The ground beneath me cracked open. From within the
fissure rose a torrent of black smoke, swirling around me like chains.
“Complete the circle,” the tantric’s voice
thundered. “Blood for blood. Life for the cursed.”
The Dawn That Never Came
The next morning, villagers saw a flicker of light
inside the fort — the first in half a century.
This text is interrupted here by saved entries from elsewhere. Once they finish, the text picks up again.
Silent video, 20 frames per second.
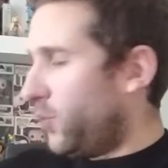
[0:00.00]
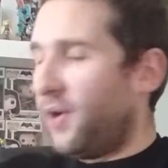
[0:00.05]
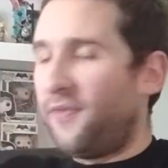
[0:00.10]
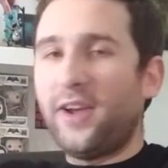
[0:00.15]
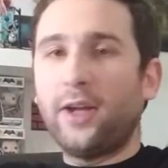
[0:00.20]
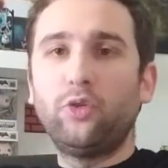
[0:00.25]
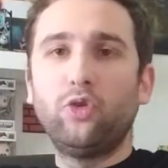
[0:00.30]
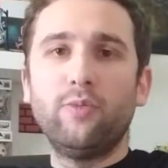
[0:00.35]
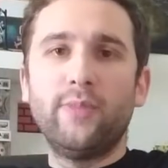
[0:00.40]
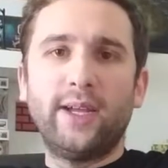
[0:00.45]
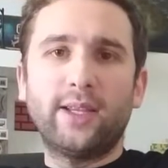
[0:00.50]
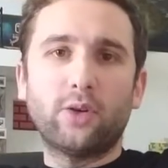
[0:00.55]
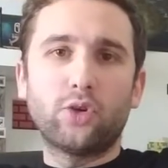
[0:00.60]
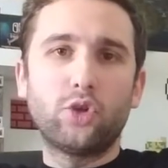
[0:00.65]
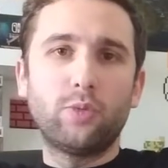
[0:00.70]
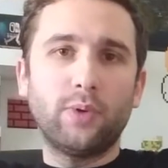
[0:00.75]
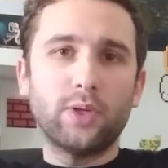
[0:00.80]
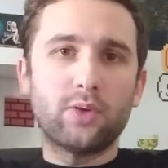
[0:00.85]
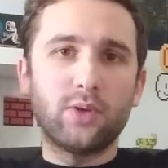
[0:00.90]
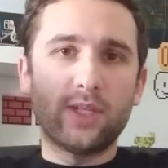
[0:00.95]
Il doit faire 2 mètres.
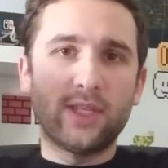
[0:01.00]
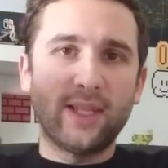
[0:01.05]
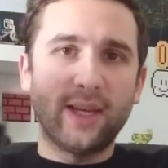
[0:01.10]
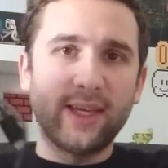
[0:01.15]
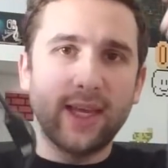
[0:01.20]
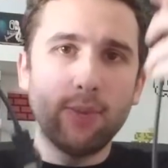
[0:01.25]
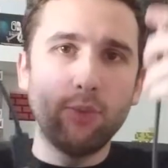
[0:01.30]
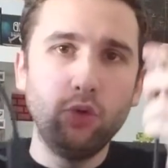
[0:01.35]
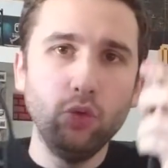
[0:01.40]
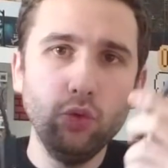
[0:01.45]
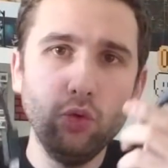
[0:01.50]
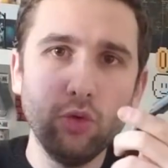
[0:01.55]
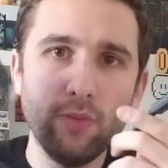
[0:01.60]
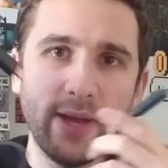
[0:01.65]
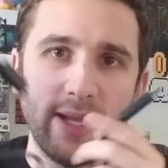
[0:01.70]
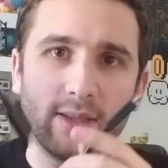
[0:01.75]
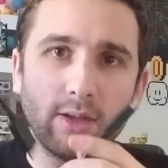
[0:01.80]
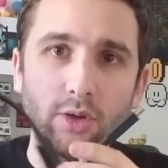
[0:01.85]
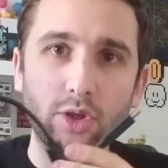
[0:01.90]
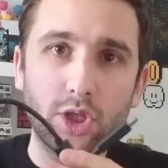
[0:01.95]
Je pense que c'est un câble de 2
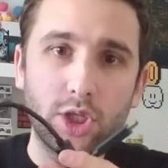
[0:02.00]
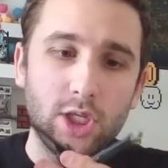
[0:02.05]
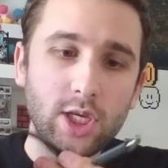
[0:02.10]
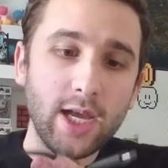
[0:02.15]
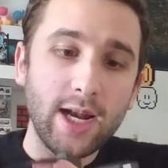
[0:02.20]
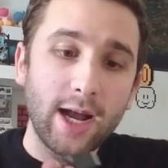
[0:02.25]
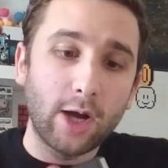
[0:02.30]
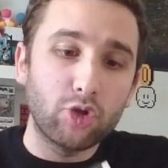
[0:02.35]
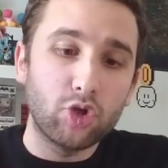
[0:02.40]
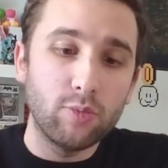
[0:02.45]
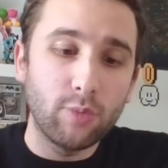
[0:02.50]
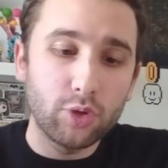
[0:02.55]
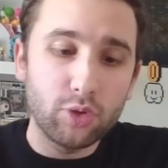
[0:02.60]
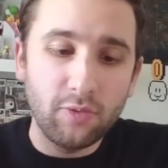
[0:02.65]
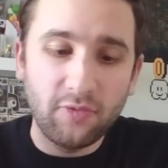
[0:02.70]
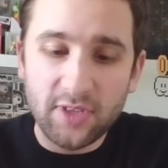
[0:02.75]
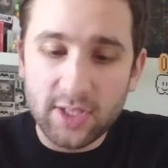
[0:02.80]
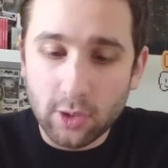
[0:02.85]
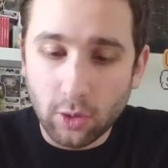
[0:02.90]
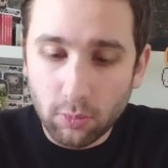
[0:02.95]
mètres, ce qui est largement
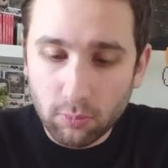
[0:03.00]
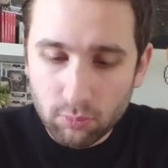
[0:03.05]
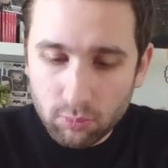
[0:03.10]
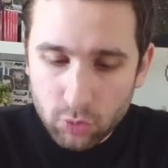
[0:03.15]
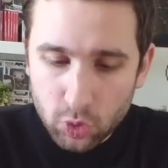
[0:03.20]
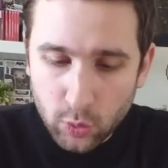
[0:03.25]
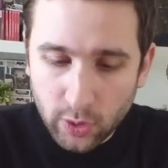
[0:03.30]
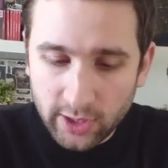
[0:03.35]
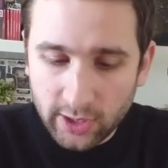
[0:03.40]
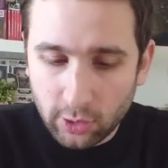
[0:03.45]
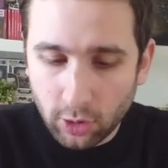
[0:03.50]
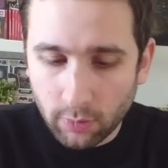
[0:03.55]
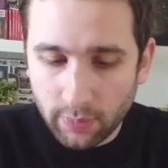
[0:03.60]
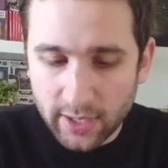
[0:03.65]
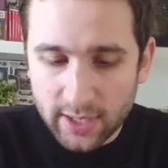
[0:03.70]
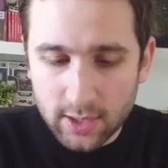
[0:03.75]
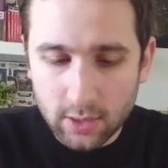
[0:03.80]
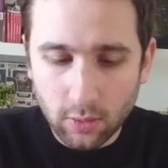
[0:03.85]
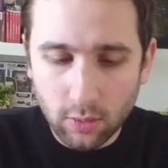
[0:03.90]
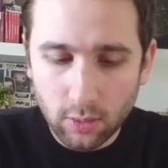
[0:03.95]
suffisant, soit dit en
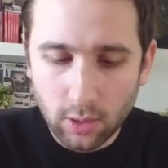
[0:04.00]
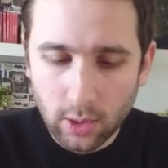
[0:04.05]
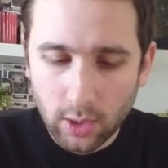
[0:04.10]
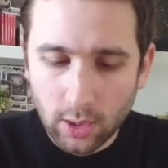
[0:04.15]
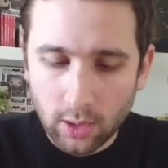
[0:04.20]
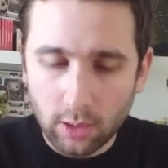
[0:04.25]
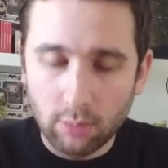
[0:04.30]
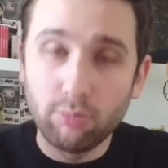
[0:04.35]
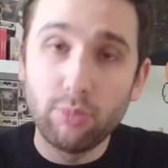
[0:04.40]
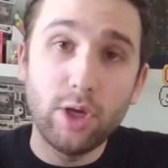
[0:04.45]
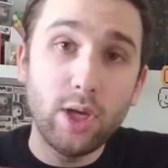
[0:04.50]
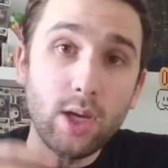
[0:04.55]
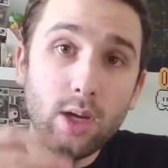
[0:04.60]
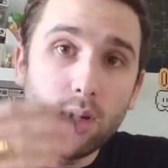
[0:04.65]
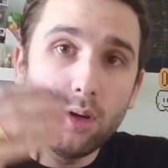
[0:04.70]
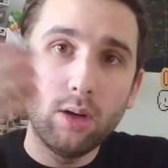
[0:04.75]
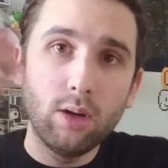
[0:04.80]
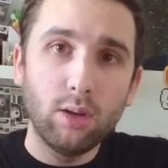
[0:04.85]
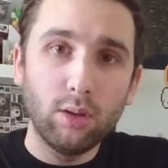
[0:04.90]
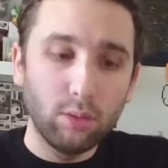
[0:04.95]
passant. Mais,
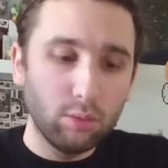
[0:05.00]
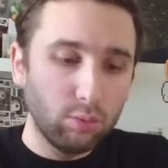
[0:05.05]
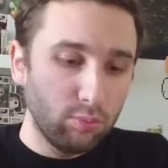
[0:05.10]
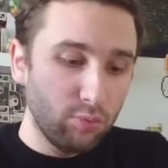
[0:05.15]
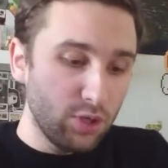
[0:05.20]
ce euh,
They said it looked like fire dancing on the horizon.
When the Archaeological team entered, they found the
courtyard perfectly undisturbed — except for one thing.
A single pair of fresh footprints, smaller than a man’s, leading from the
temple to the gate.
And near the old banyan tree, buried in the sand,
they discovered a notebook.
On the last page was written in trembling ink:
“It wasn’t just his curse. It’s the fort itself.
The dancers never stop — they only wait for new music.”
At the bottom, smudged by ash and blood, was a
single word:
“Listen.”
That night, far away in Delhi, my mother woke to a
faint sound coming from the balcony.
It was a soft rhythm, like anklets brushing against marble.
Chhan-chhan-chhan.
She stepped closer, thinking it was the wind —
but in the reflection of the glass, she saw a shadow behind her.
A shape she hadn’t seen in years.
My father’s outline.
Smiling.
And then, the bells rang once more.
A legend never dies. It simply waits for someone to remember it.